Some theologians tell me I shouldn’t depend on this icon to give me forewarning of the Apocalypse. DSCJ is too geared up and butch to start weeping like some wussie statue of the Virgin, End of Time or not, they say, and if I want to see some blood flowing, I’d better get me one of those relic chalices that have been fondled like they were altar boys by the saints, and mysteriously fill themselves with red liquid on Holy Days and long weekends.

But I persevere in my faith. If the Rapture does indeed come upon us, I expect I’ll get a sign. Maybe on that appointed day, I’ll come into my office and see Him kneeling on those kneepads, and know the time of Final Tribulation is upon us.
​
If that happens, I’ll let you know. In the meantime, don’t cash in your IRA.

6 Comments
Matt
9/28/2017 07:54:35 am

I presume DACJ is camoed for holy war not hunting ? I would guess if he had the need for a fresh kill to eat he could change the cat to a nice filet mignon -water to wine style

Reply
Rich
9/29/2017 07:31:05 am

I wouldn't presume anything about DSCJ. The ways of the Almighty are mysterious, but they don't hold a candle to the ways of DSCJ.

Reply
mistermuse
9/28/2017 08:45:08 am

Ricardo, maybe you should go back to that 99 Cent Only store to see if they have a Camouflage Trump you could put next to Camouflage Jesus.
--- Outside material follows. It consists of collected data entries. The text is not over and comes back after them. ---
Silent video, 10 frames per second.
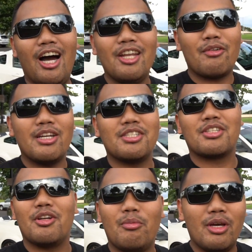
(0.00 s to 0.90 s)
Island Rides is
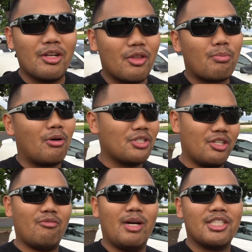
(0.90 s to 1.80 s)
gonna be another
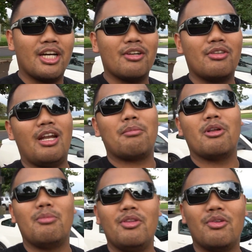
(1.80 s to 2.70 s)
portion of my channel that I'm
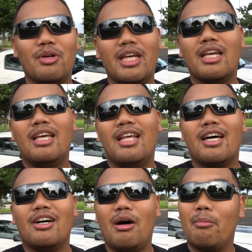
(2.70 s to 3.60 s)
gonna be doing.
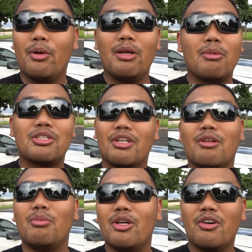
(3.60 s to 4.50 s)
Uh, I'm pretty much
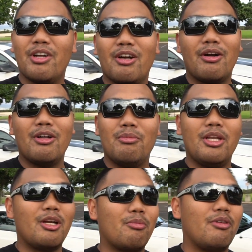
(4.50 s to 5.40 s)
gonna be going around
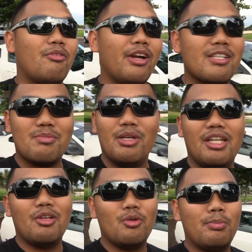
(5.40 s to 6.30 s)
meeting up with friends,
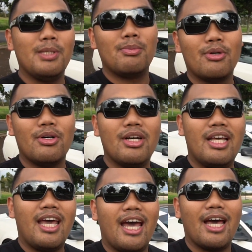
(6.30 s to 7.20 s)
meeting new people,
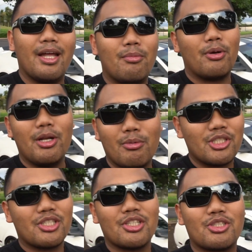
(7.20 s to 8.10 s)
and pretty
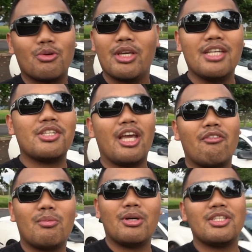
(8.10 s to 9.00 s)
much just showcasing
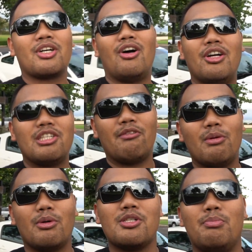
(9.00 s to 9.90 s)
everybody's cars, everyone's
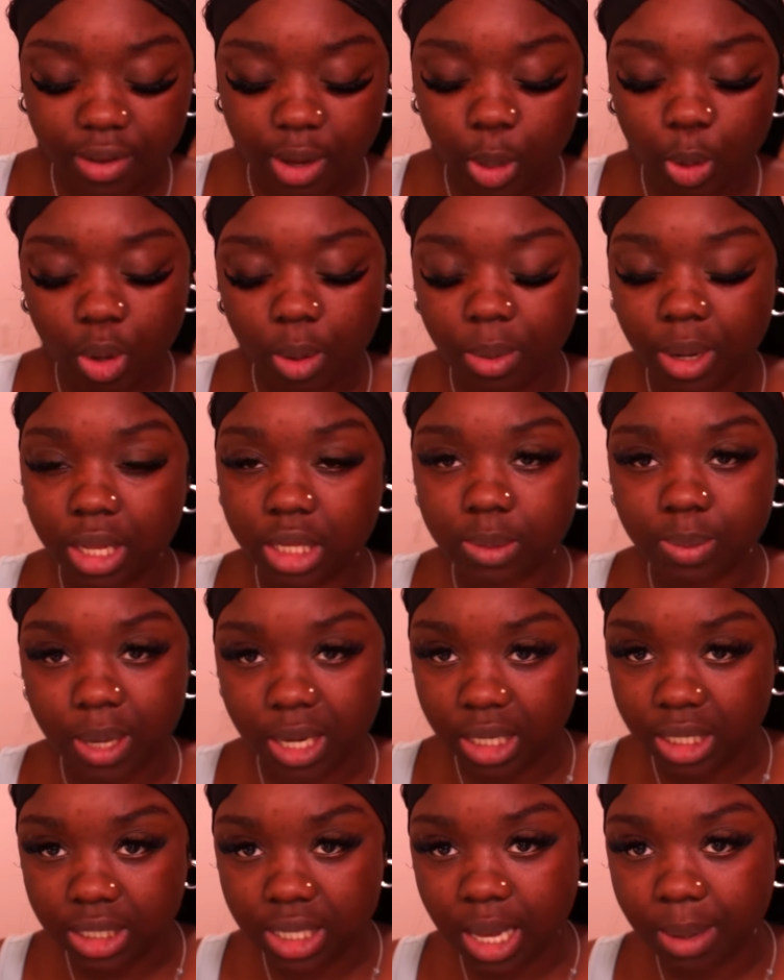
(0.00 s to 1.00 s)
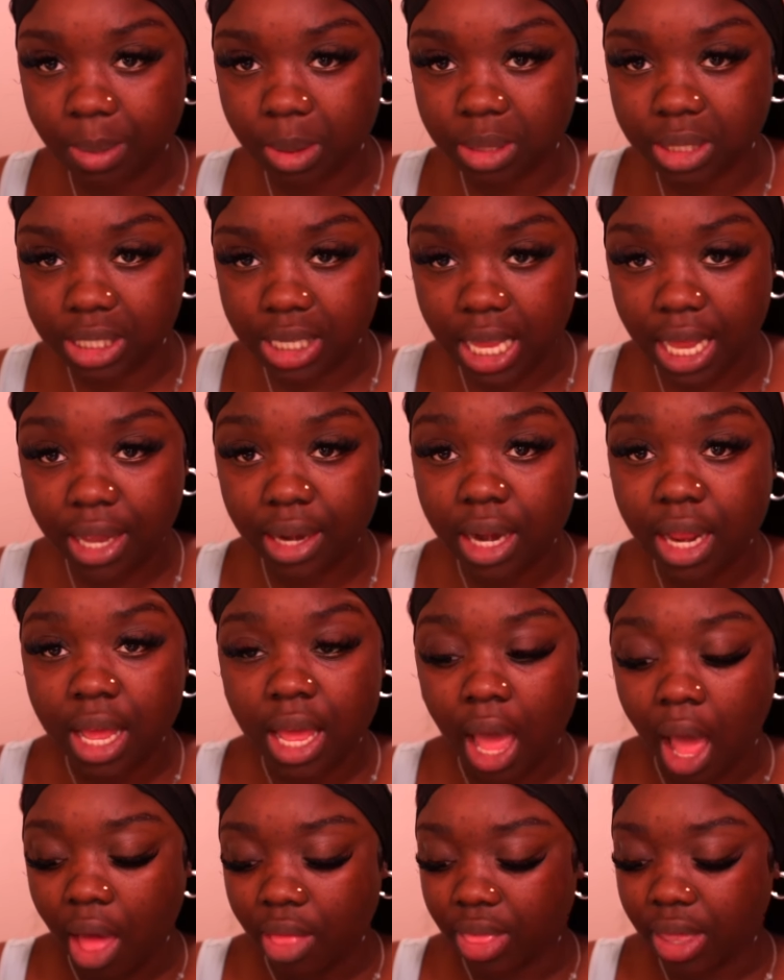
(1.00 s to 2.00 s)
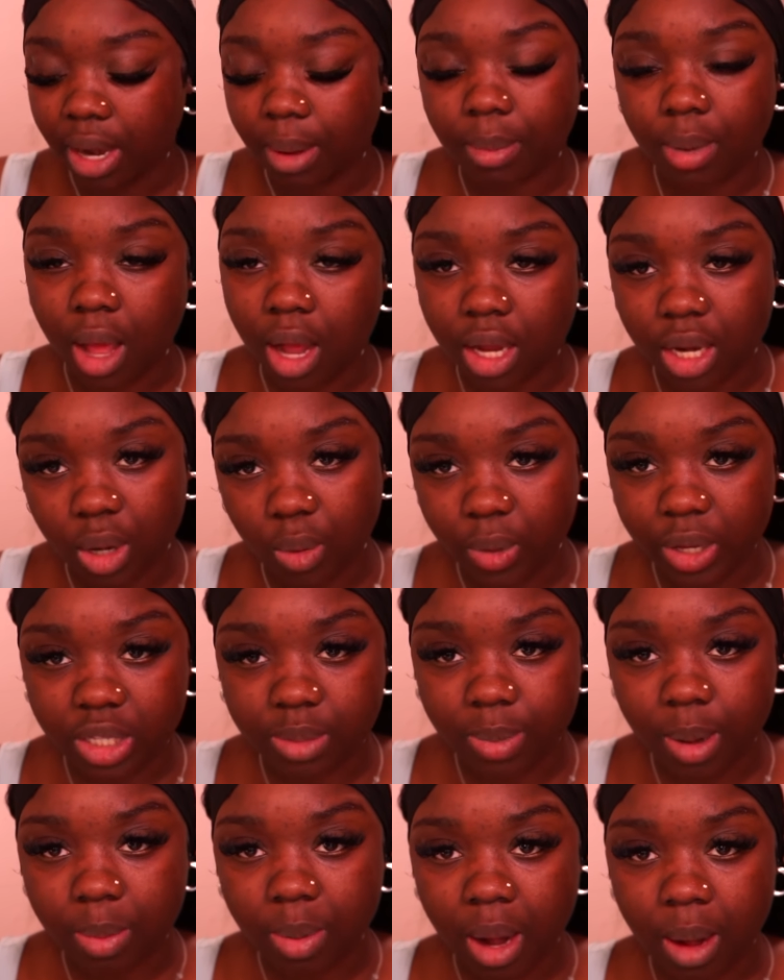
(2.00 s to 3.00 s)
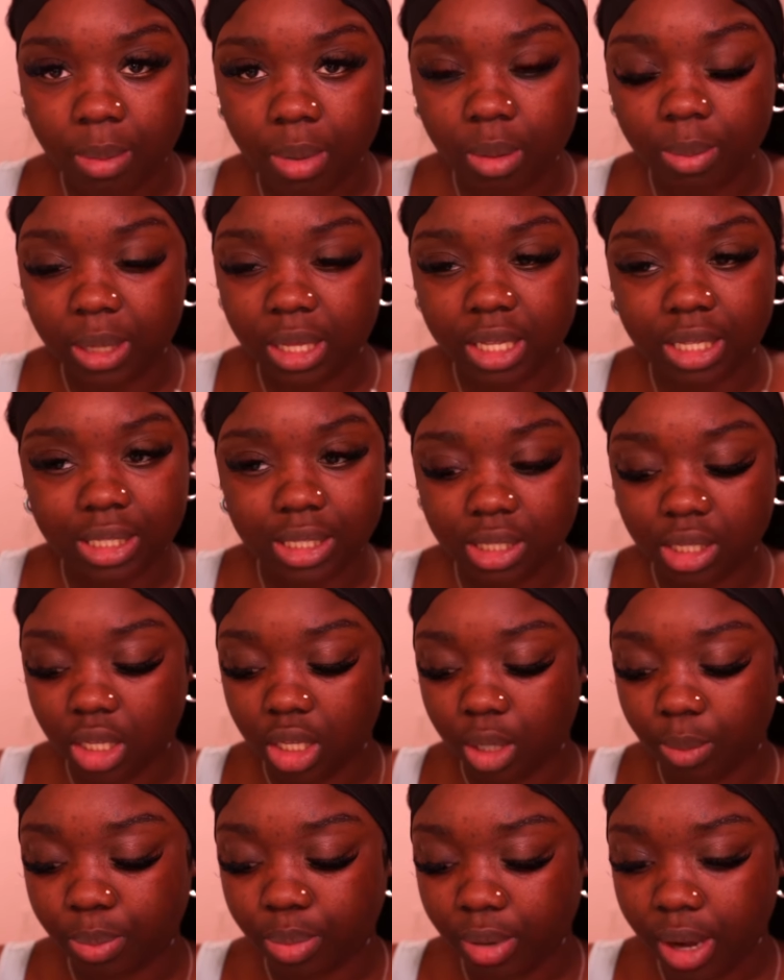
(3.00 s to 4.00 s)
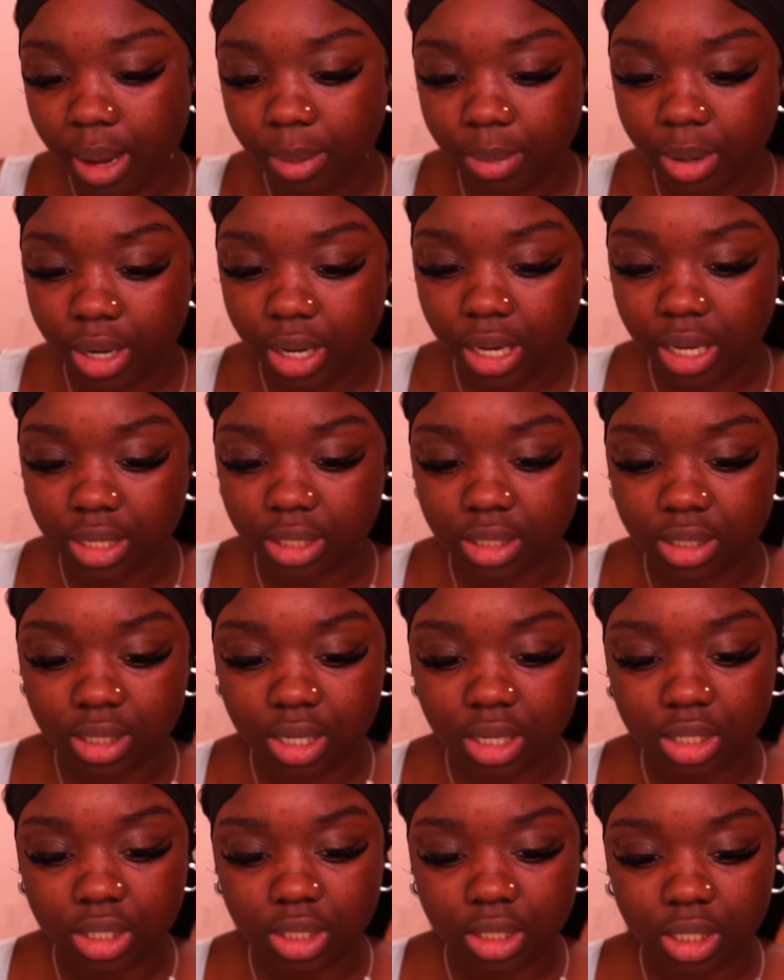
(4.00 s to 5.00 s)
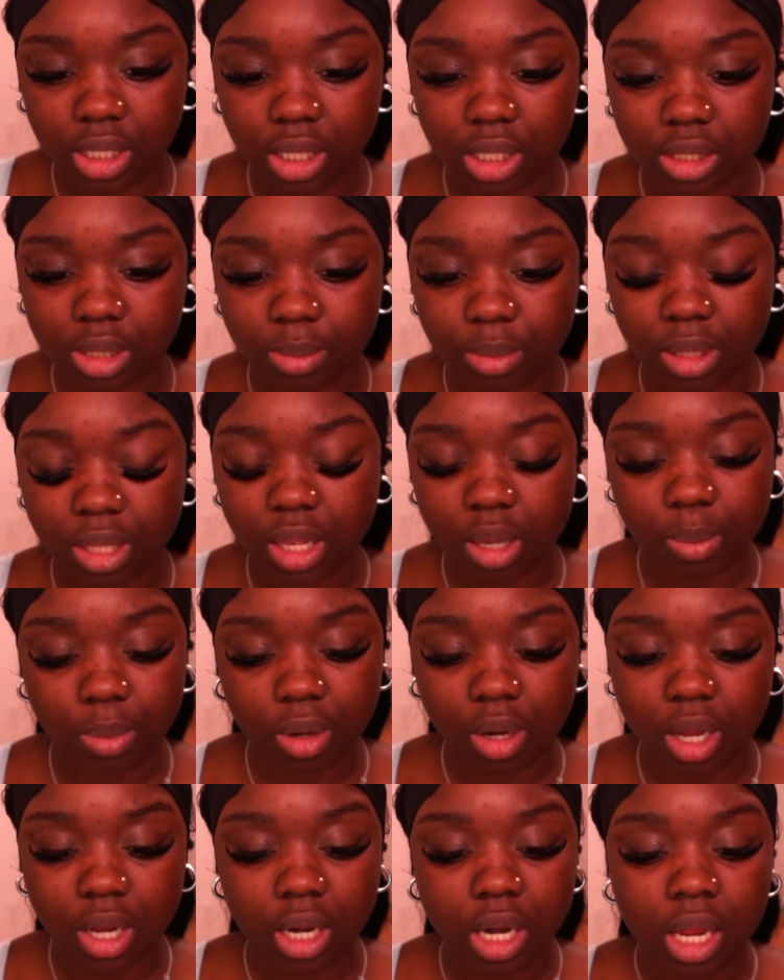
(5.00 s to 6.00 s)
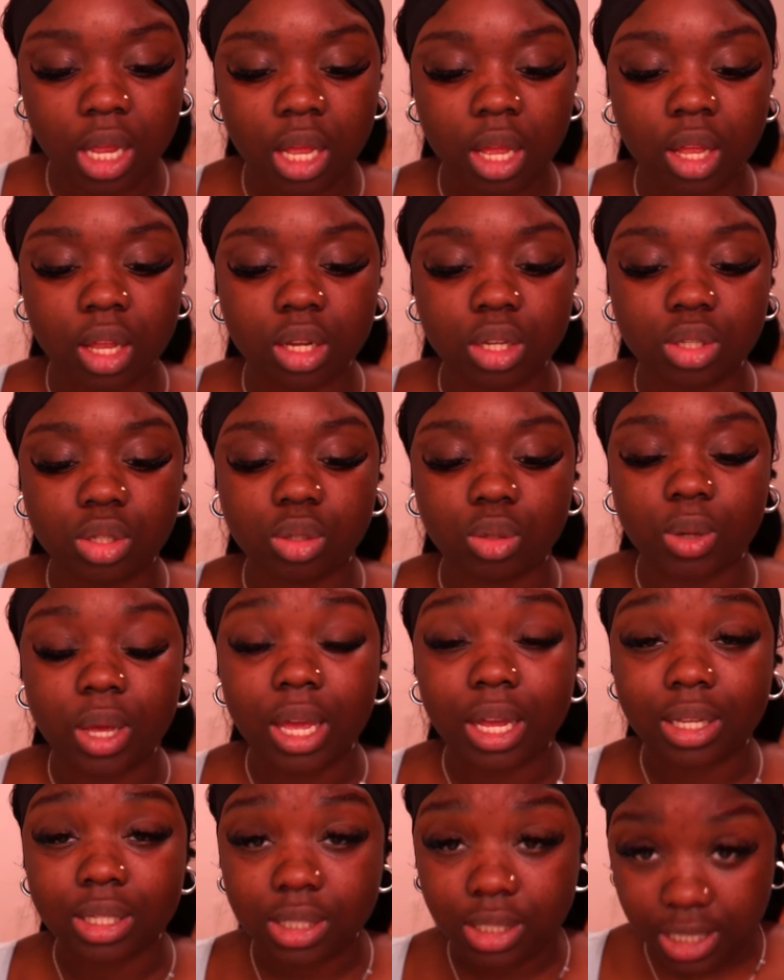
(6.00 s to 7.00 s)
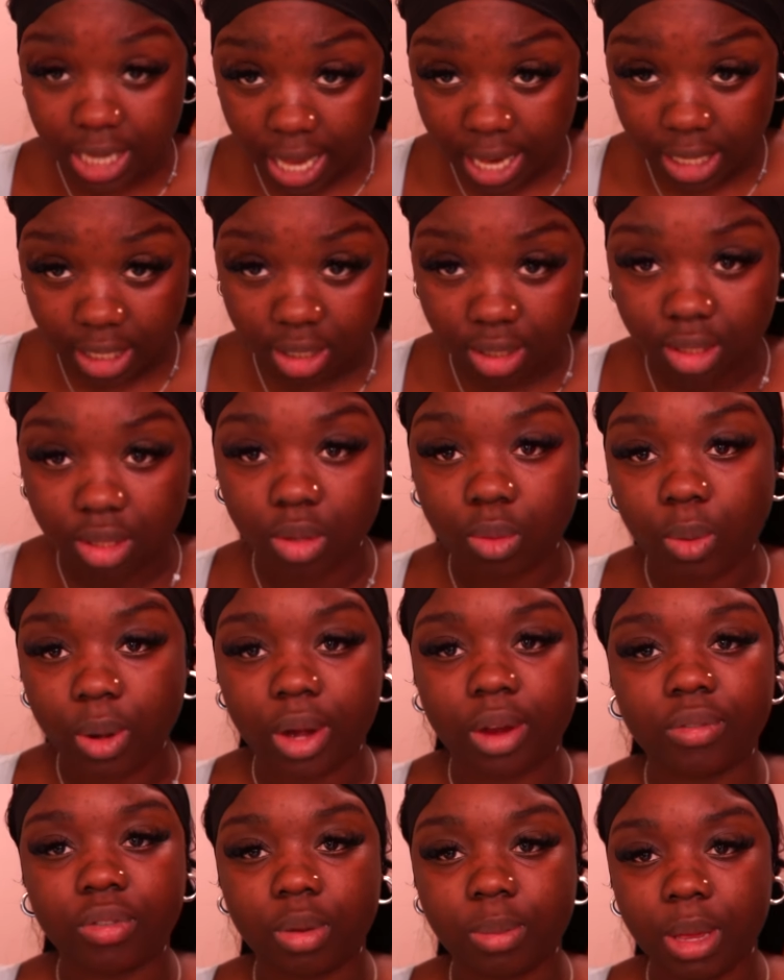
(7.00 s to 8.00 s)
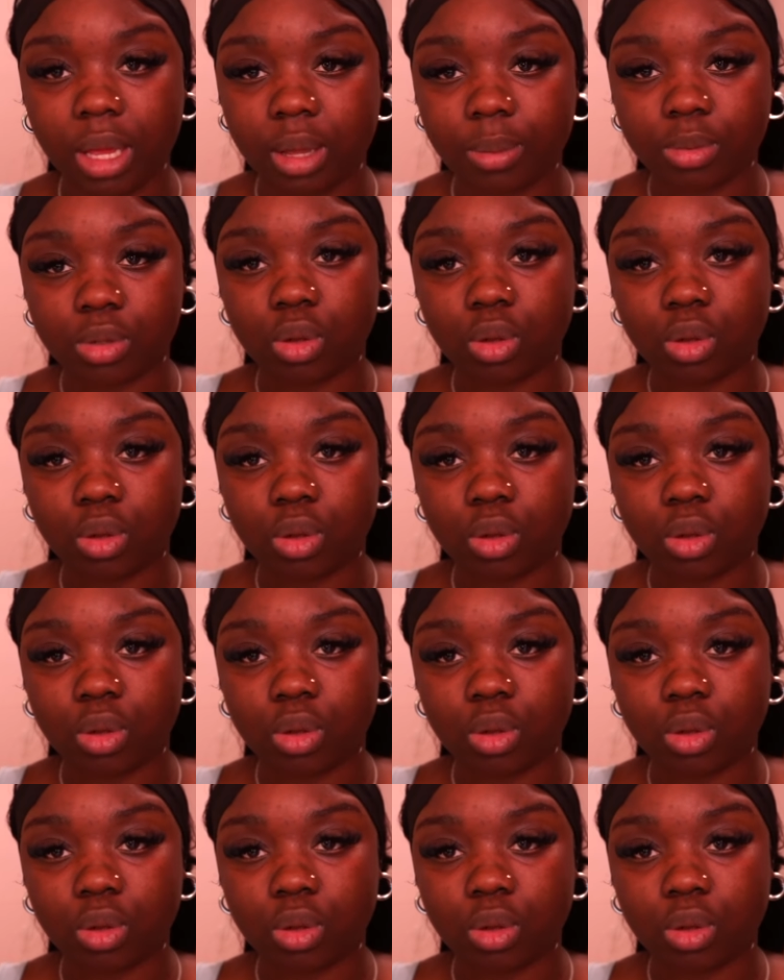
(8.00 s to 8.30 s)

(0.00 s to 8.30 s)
I know I'm not spending time outside, then I'm not going to waste my primer, because primer is essentially something that you put on to extend the wear of your makeup.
I'd like to see which would become King of the Shelf and which would become His disciple. Trump has greater delusions of grandeur, but even he may not be able to con Jesus.

Reply
Ricardo
9/29/2017 07:34:03 am

If I came across any small plastic Trump figures I doubt I would have the self-control not to burn them, smash them, or dress them in Barbie clothes, Sr. Muse.

Reply
Mark Scheel link
9/30/2017 02:11:19 pm

Richard,

Thank you for reminding me. My dearest Dee just got a "glow-in-the-dark" crucifix and woke me up last night at 2:00 AM wondering how to put batteries in it. Now, are you sure the DSCJ doesn't require batteries? Perhaps that's why we haven't been warned of the rapture? I have no neighbors who, dare I admit it, would be "taken up," and Dee is Catholic so it doesn't apply (they have their own route thru purgatory, etc.). So now I'm really worried and I won't sleep tonight either. Guess I'll go battery-up the crucifix.

Mark

Reply
Richard
9/30/2017 04:55:20 pm

DSCJ requires no batteries, friend Mark, although if He did, He would be one of the few household gadgets that I would remember to buy batteries for. I am sure Dee will make it past the pearly gates, whether her crucifix glows for her or not. Of course, since the Pope granted us all a free pass there, being an atheist is the easiest way to get into Heaven of all.